そこで研究チームは今回、以前開発した人力の100倍以上の速度で電解液の調合とその電池性能評価を実施することが可能な電気化学自動実験ロボットに、データ科学的手法を組み合わせるという新手法を試みることにしたという。
今回の電解液の開発ターゲットとしては、酸素正極での溶媒分解に対する耐性が高いという特徴を有する「アミド系」の電解液が選ばれた。ただし、同電解液は還元耐性が高くないため、金属リチウム負極側では反応効率が低いという課題を持っていたことから、負極での反応効率を向上できる添加剤の開発が目指されたとする。
添加剤の探索は、15種類の化合物、2種類の濃度水準の候補の中から5種類を選定するという、1000万通り以上の組み合わせが対象とされたが、さすがのロボットでも、組み合わせのすべてを調べるのは時間がかかり過ぎるとのことから、まずはランダム探索として選定された4320種類のサンプルについて、その負極反応効率の実験的な評価を実施。その結果、添加剤を導入しない場合には、60.4%だった負極反応効率が、適切な添加剤を導入した場合には、86.1%にまで向上することが確認されたとする。
さらに、探索の効率化を図るため、局所最適値法やベイズ最適化といったデータ科学的手法を適用したところ、ランダム探索と比べてより高い負極反応効率を示す添加剤組成を発見。最大92.8%の負極の反応効率が達成されたという。

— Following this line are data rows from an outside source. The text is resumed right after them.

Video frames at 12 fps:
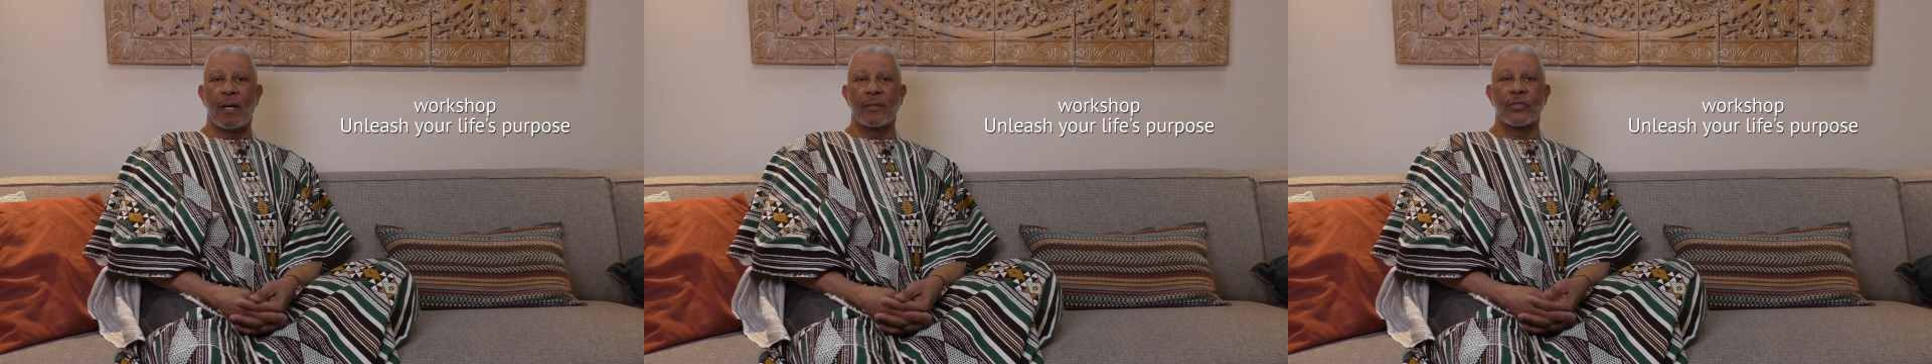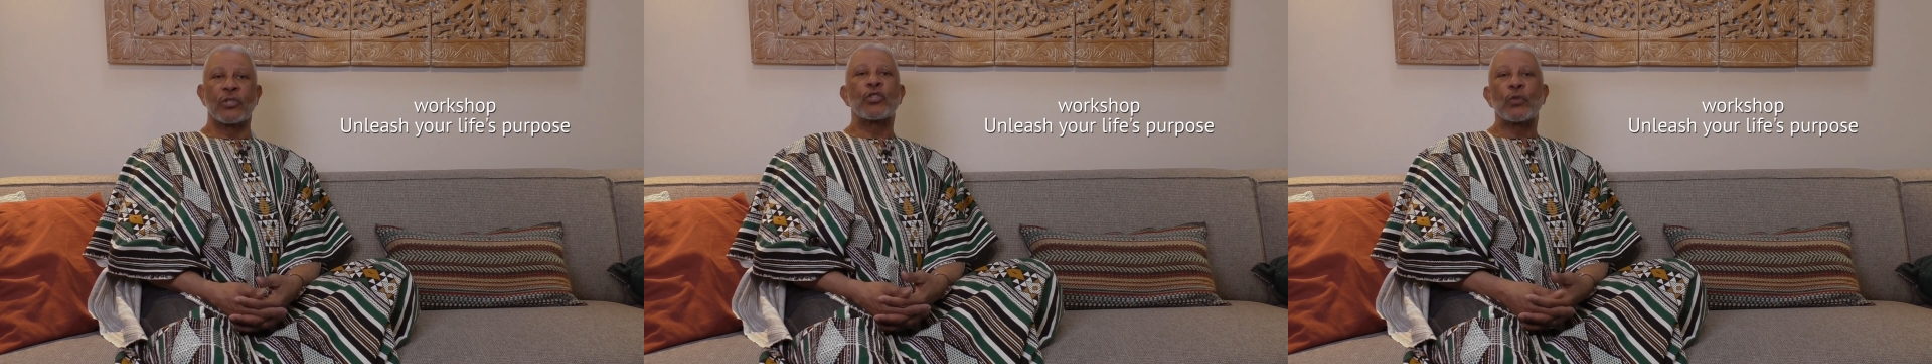
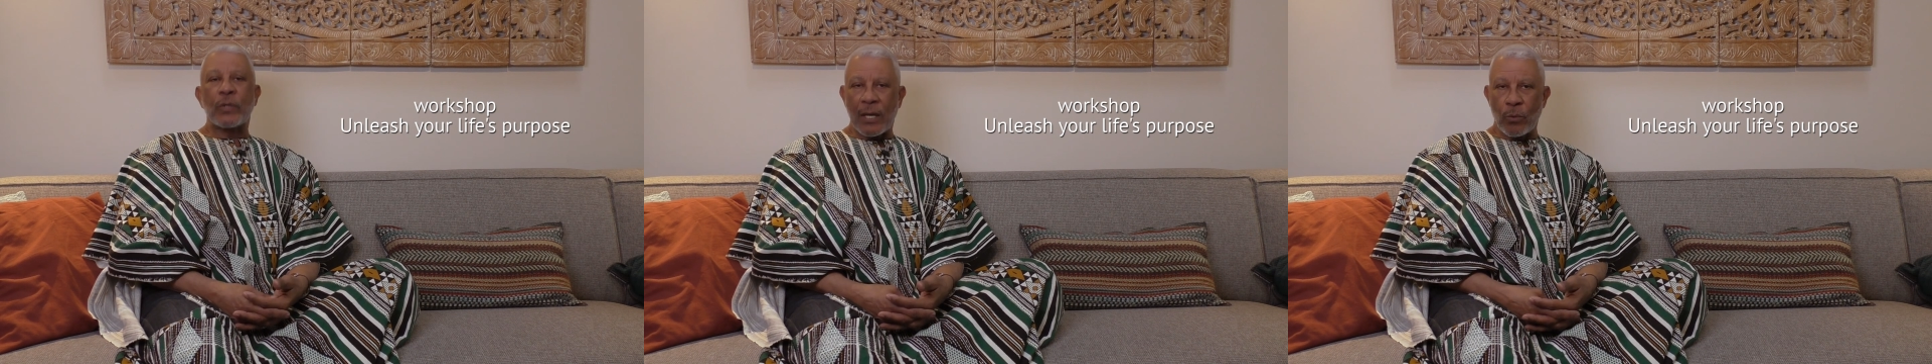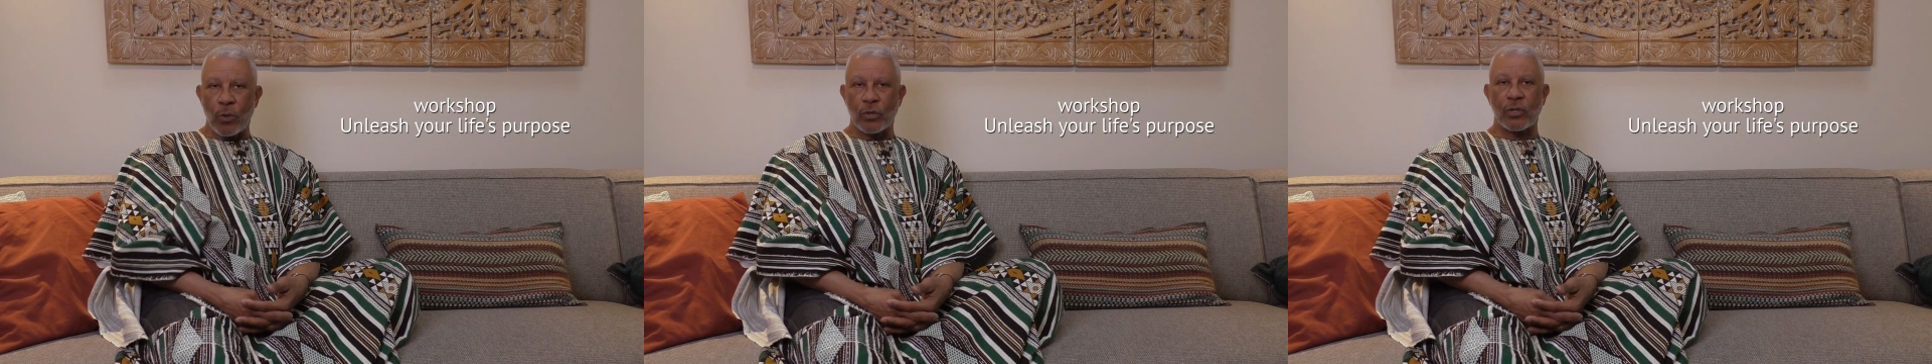It's a 2-day
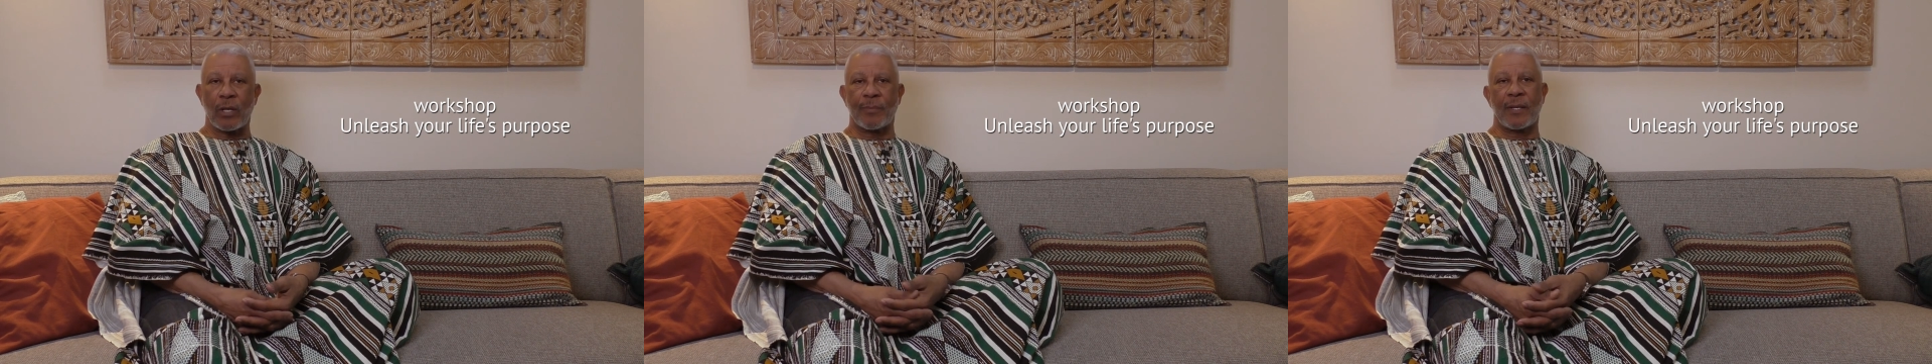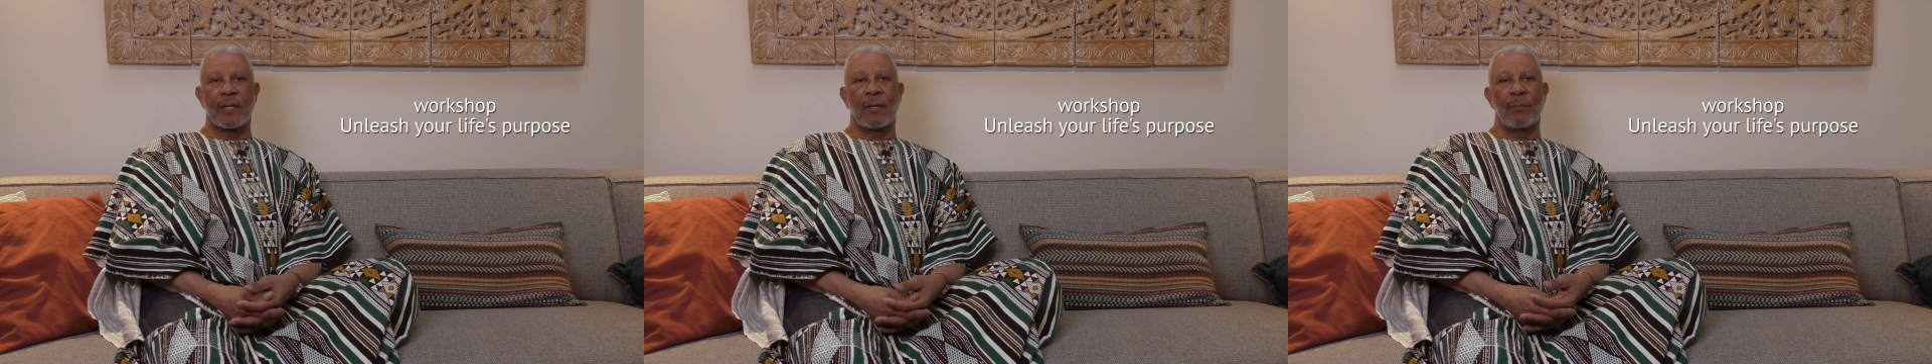workshop
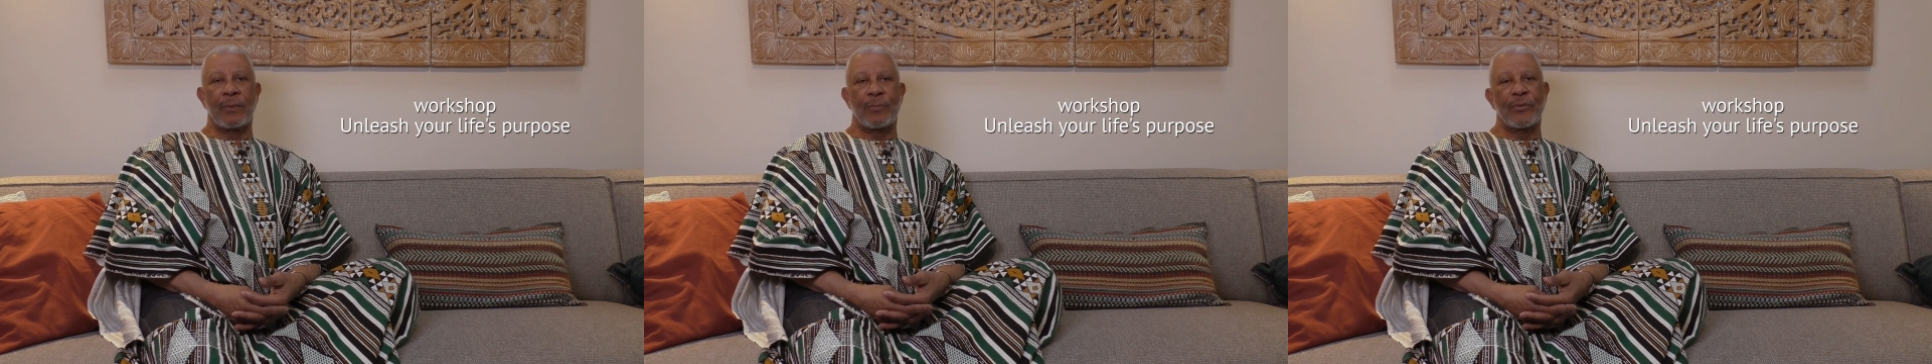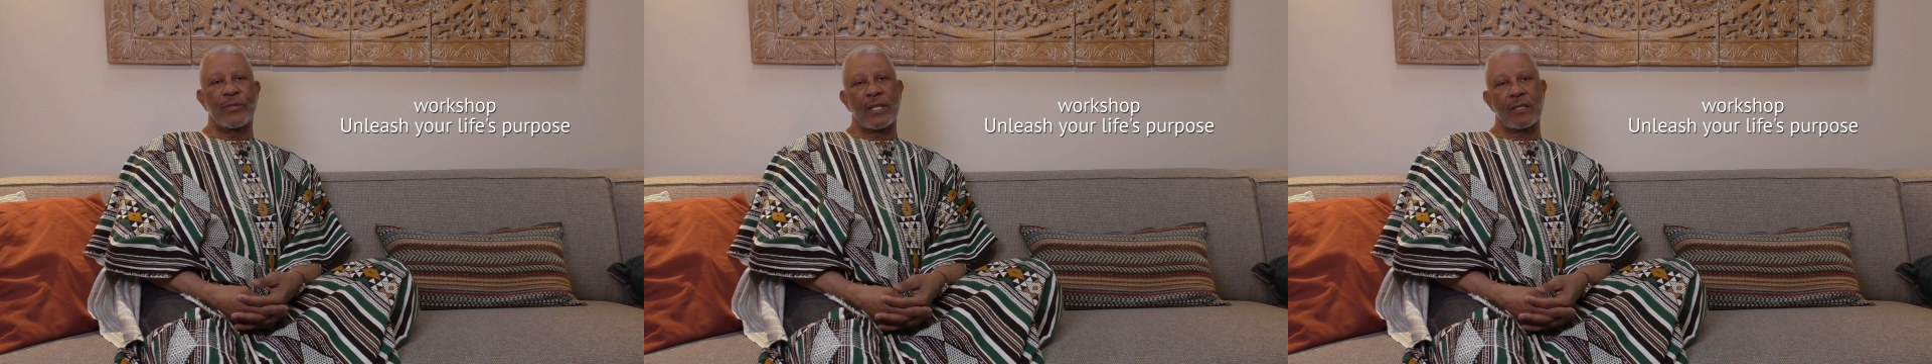that I'll be
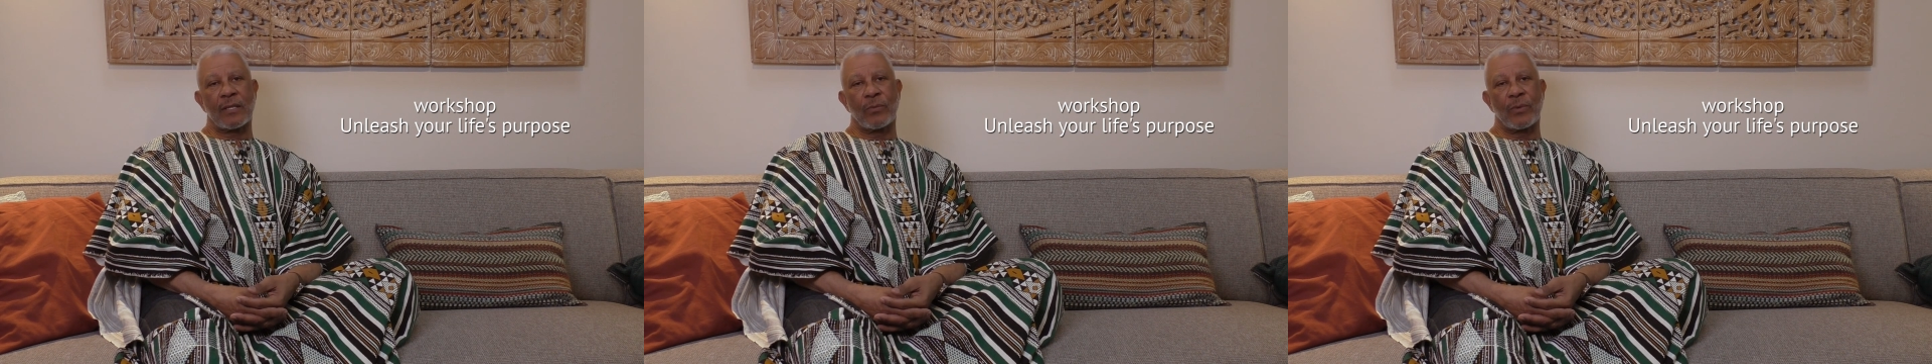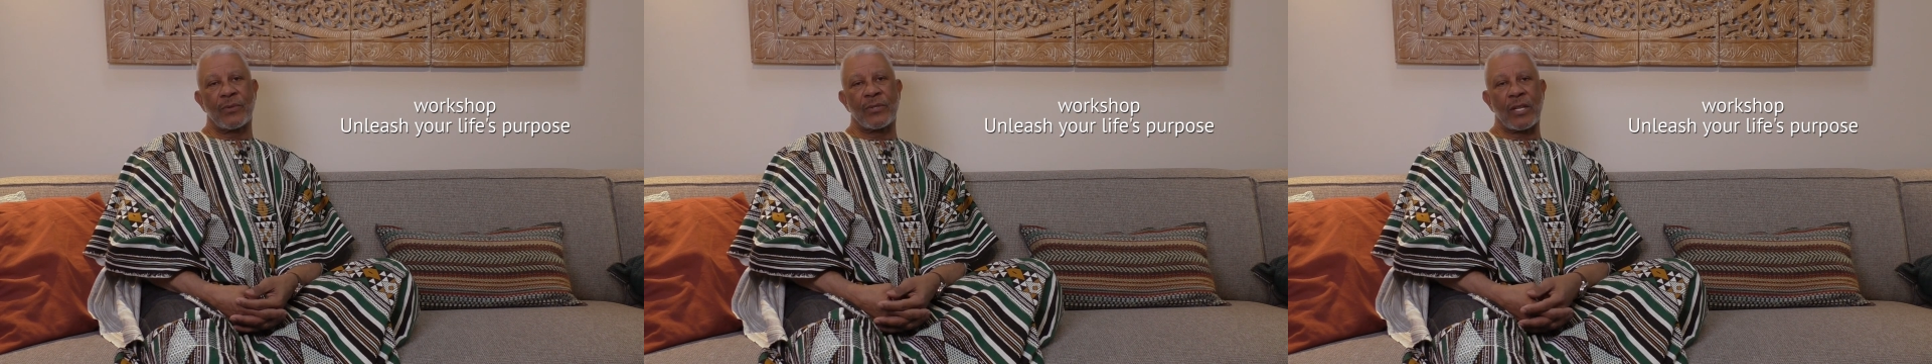presenting
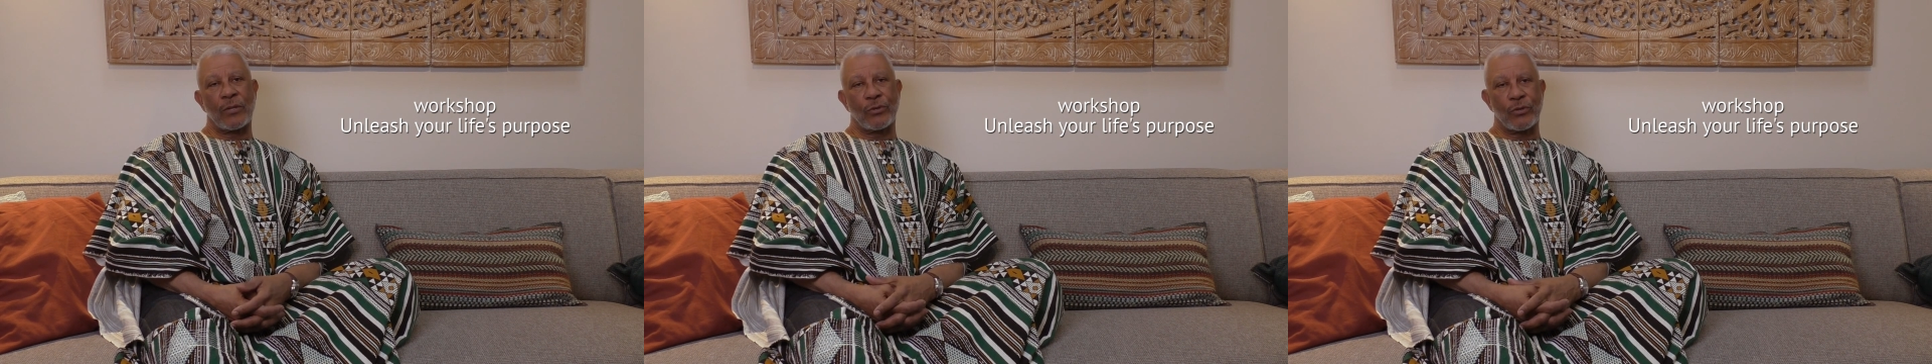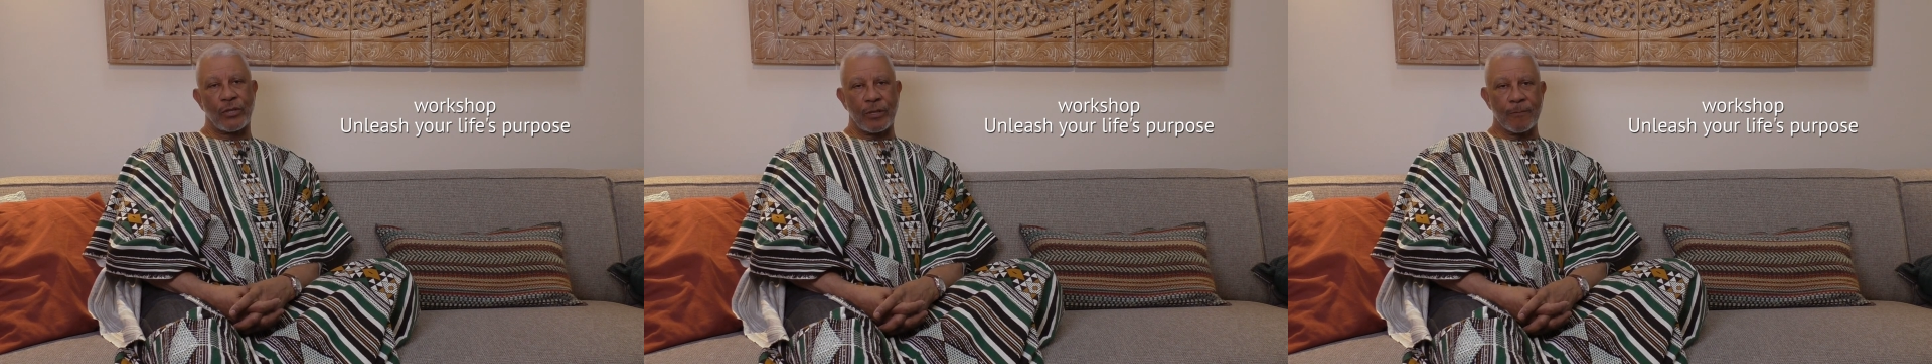with
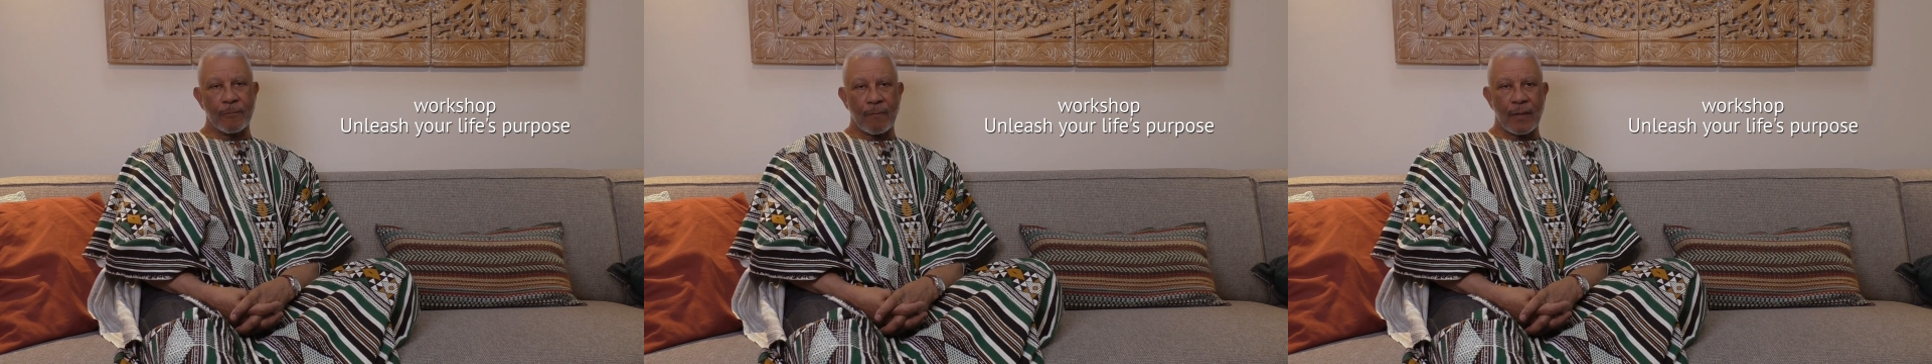Zennergi.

今回の研究では最終的には1万種類以上の評価が実施され、その中から有望な材料について、リチウム空気電池の長期サイクル寿命評価試験が実施されたという。その結果、リチウムビストリフルオロメタンスルホニルイミド、臭化リチウム、塩化リチウム、ビスオキサラートホウ酸リチウム、1,3-ジオキソランの5種類で構成される添加剤を導入することで、充放電サイクル寿命が約2倍に増大することが発見されたとするほか、その伸びた理由としては、今回の添加剤が、リチウム負極と電解液との界面に安定な被膜を形成していることに起因することが考えられるとしている。実際、負極上に形成された被膜の組成が分析されたところ、Li2CO3やLi2Oといった、負極反応効率の向上に寄与するとして知られている化合物が高濃度で検出されたという。
さらに、添加剤成分のうち1種類でも欠けると、その反応効率が低下することも判明したことから、複数種類導入されている添加剤成分が協調的に機能することにより、高い反応効率が実現しているものと推測されたともしている。
なお、今回の手法について研究チームでは、リチウム空気電池用電解液のみならず、液体電解質を採用する二次電池各種に適用可能であることから、ナトリウムイオン電池やマグネシウム電池など、さまざまな二次電池用電解液材料開発への適用が期待されるとしている。